Wednesday, June 27, 2012

Analyzing Minor's Struggles


Mike Minor was hammered by the Red Sox in his last outing. While its no earth-shattering news that he's been struggling, Fredi wants to keep using him in the series against the Nationals this weekend. He's sure to be on a short leash, though. Should he put up another poor performance, the Braves already have options in-house with Medlen and Teheran and are reportedly looking to make moves for a veteran starter.
Mike Minor has an un-serviceable 6.14 ERA, 5.52 FIP, and 4.56 xFIP. He has been inconsistent to say the least. 

After checking his splits and pitch profile, a few things jumped out at me: 
First, holy crap Minor gets worse as the game goes on. Towards the beginning of the game, he has been effective with his stuff. In the middle innings however... its a different story. 


SplitERAHRBBSOBAOBPSLGOPS
Innings 1-33.8651439.215.281.356.637
Innings 4-69.36131827.348.417.6951.112


Second, a high walk rate. 9.4% is close to the bottom in the league - not quite in very worst tier, but far below middle of the pack. This is clear evidence that he has trouble commanding his pitches. He is 8 of 9 in walking someone in 3-0 counts. 

Third, He gives up a ton of HRs. 18 leads the league. In 14 appearances, mind you

Fourth. Curiously,  his "stuff" is not bad at all.  His slider and curveball have decent amount of movement on them. His changeup has a respectable -6.6 MPH drop in speed compared to his fastball.

All of this leads me to the conclusion that Mike Minor's troubles stem from inability to make effective adjustments as the game wears on. Itunlikely that he just magically loses his stuff - he shouldn't be that tired by the 4th or 5th inning. But hitters get ridiculously better once they've already seen him that day.  They are able to sit on pitches, predict them accurately, and smash them out of the park. In fact, his line drive rate has taken a tumble by 7%, but it seems that this is because any time a ball gets hit hard, it's walloped into the tenth row (16.5% HR/FB ratio). Because his stuff hasn't been bad, there must be something tipping hitters off and preventing Minor from fooling them, be it pitch sequence, pitch location, arm slot, or arm speed.

His batted ball profile for his changeup is a telling example: despite having a solid speed drop from his 4-seam, the changeup gets slammed for a HR a whopping 2.5% of the time. With a vast majority of Minor's homers coming the middle innings, it might be that batters know to look for an ever-so-slightly slower arm speed to tip off the pitch. 

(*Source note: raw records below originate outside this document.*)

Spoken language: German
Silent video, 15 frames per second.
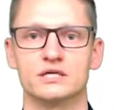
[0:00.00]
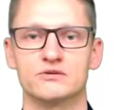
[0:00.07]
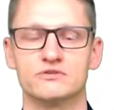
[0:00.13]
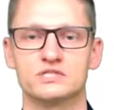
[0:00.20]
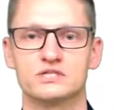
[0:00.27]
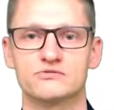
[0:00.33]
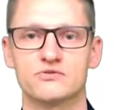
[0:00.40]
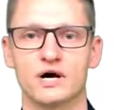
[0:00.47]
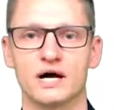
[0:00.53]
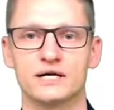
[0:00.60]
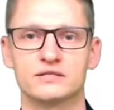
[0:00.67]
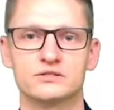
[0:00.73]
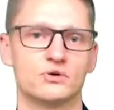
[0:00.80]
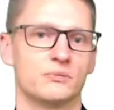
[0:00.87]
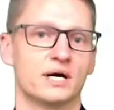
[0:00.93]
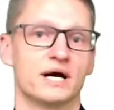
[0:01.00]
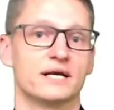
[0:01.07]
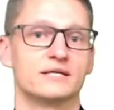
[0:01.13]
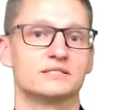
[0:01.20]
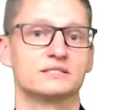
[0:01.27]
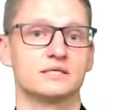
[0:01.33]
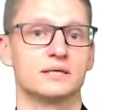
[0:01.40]
gewisses Verhalten und man
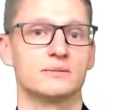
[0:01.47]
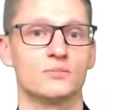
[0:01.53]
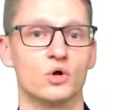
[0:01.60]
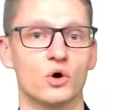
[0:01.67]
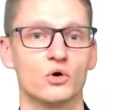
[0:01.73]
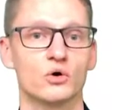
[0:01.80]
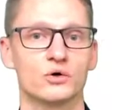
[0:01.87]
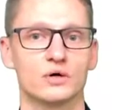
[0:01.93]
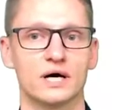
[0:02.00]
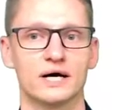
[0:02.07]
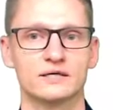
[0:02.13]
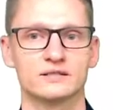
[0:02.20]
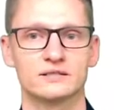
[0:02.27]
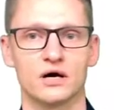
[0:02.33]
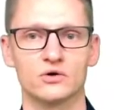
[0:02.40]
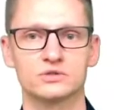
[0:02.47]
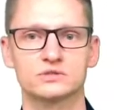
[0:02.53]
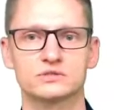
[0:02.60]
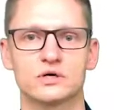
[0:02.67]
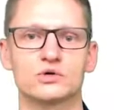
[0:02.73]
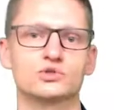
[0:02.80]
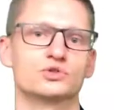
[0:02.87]
kann jetzt eben Lochkarten
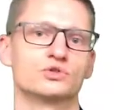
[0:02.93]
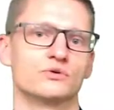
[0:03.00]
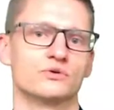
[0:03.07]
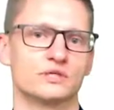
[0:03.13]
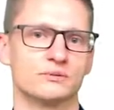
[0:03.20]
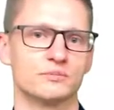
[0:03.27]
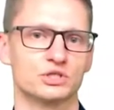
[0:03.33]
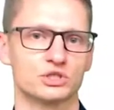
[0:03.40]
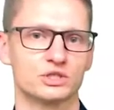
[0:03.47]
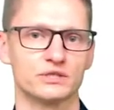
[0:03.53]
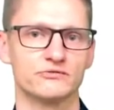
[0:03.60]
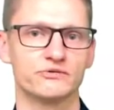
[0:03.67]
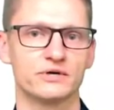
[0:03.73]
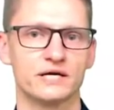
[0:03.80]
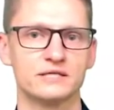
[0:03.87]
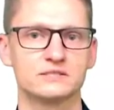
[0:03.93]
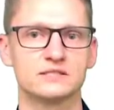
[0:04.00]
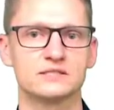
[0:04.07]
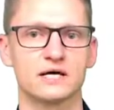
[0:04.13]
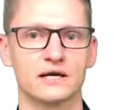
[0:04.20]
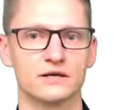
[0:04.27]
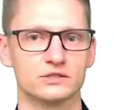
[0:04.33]
austauschen und die Maschine verhält
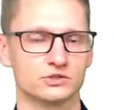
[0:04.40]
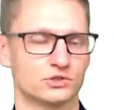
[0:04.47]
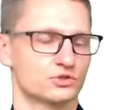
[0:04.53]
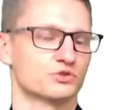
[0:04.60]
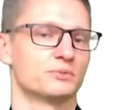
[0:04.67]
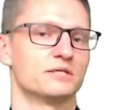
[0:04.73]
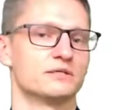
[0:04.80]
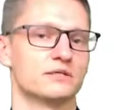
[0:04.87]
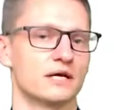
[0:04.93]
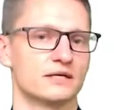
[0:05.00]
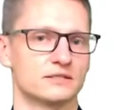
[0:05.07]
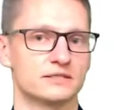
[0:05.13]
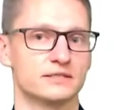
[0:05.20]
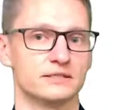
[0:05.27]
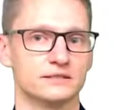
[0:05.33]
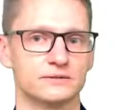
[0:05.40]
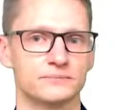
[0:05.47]
sich anders, spielt ein anderes Lied.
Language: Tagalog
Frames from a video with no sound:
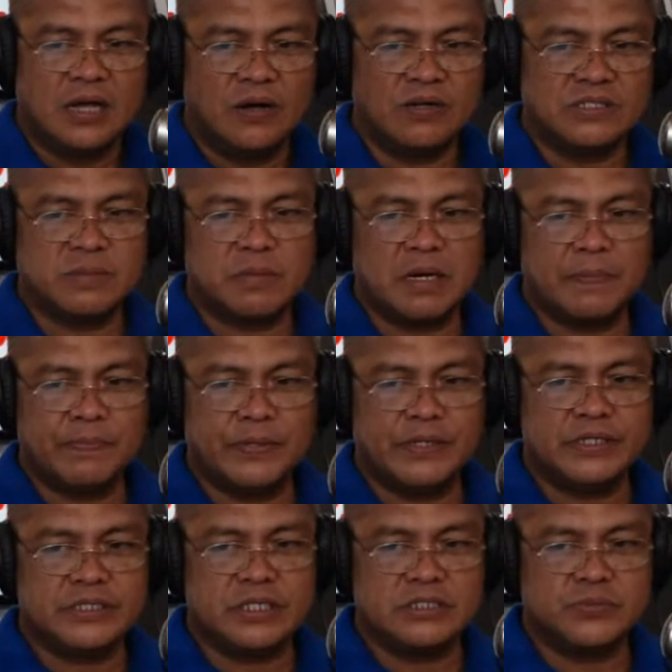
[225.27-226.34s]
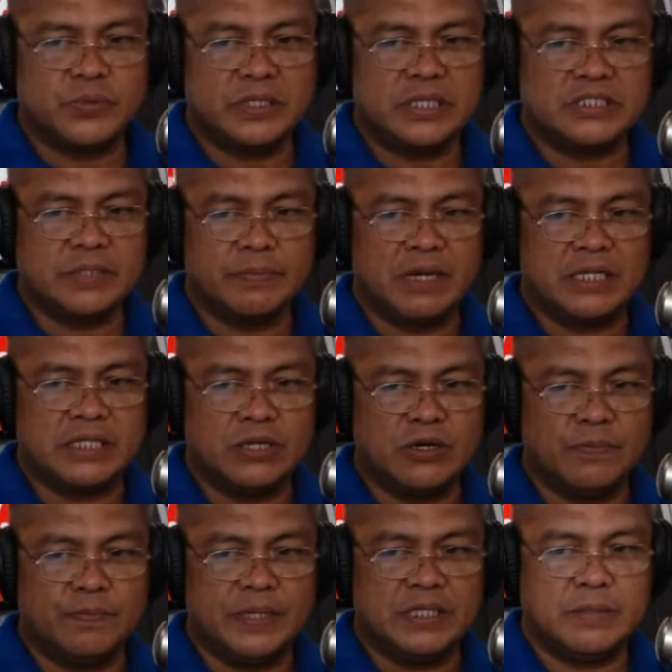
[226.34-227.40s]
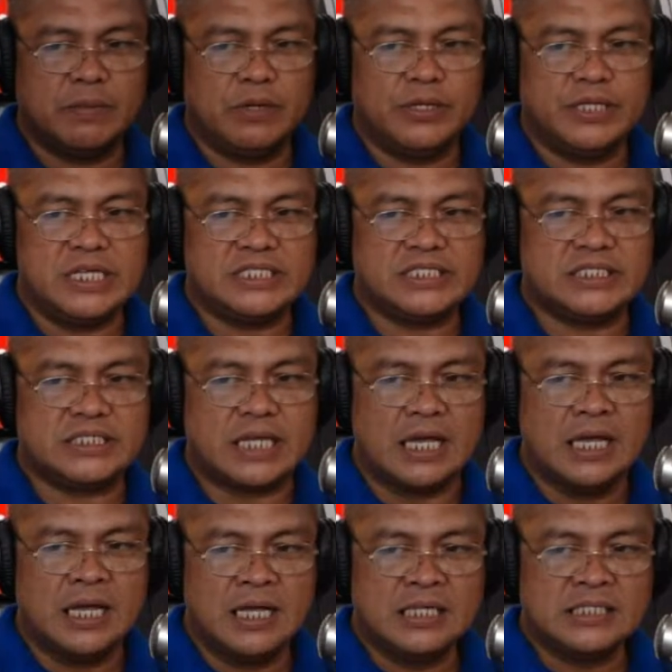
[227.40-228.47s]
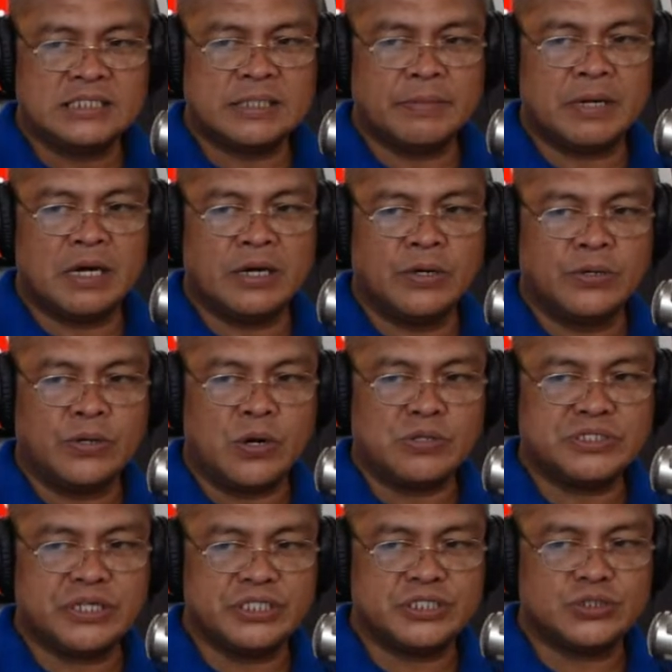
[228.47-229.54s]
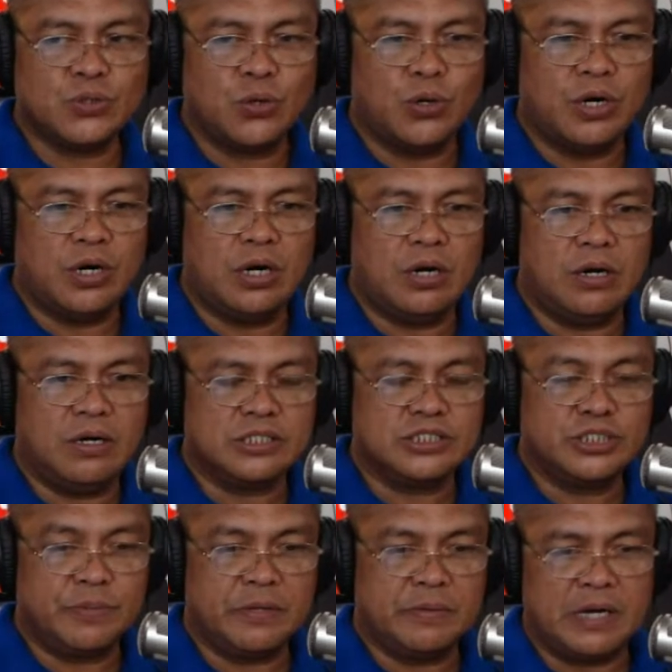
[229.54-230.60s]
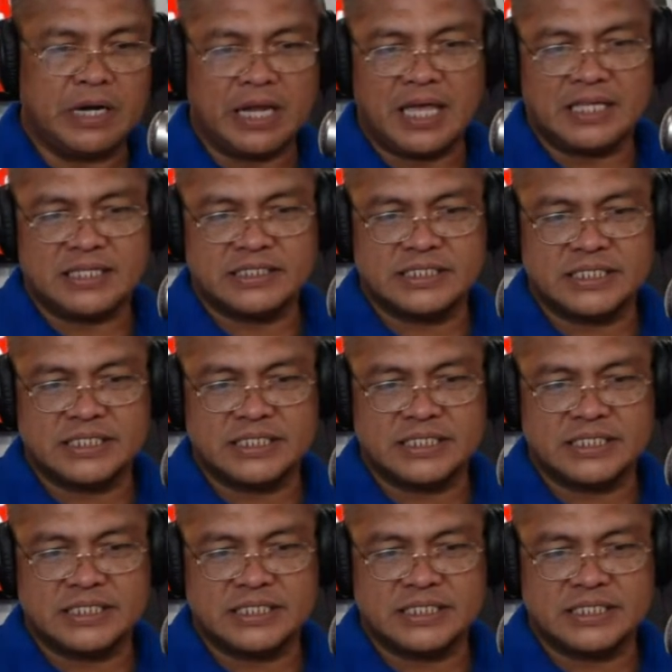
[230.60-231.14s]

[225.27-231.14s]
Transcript: o sa mga persons with disability o PWDs sa mga grocery store o supermarket.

All of this is compounded by weak control, which puts men on base for home runs to drive in, prevents Minor from implementing damage control measures, causes his ERA to skyrocket, and lose games for the Braves. 


Unless Minor fixes whatever ails him the second and third times through the lineup whether it be pitch sequence or arm mechanics on his offspeed stuff, the Braves cannot rely on him down the stretch (-0.4 WAR) if they want to stay competitive in the National League.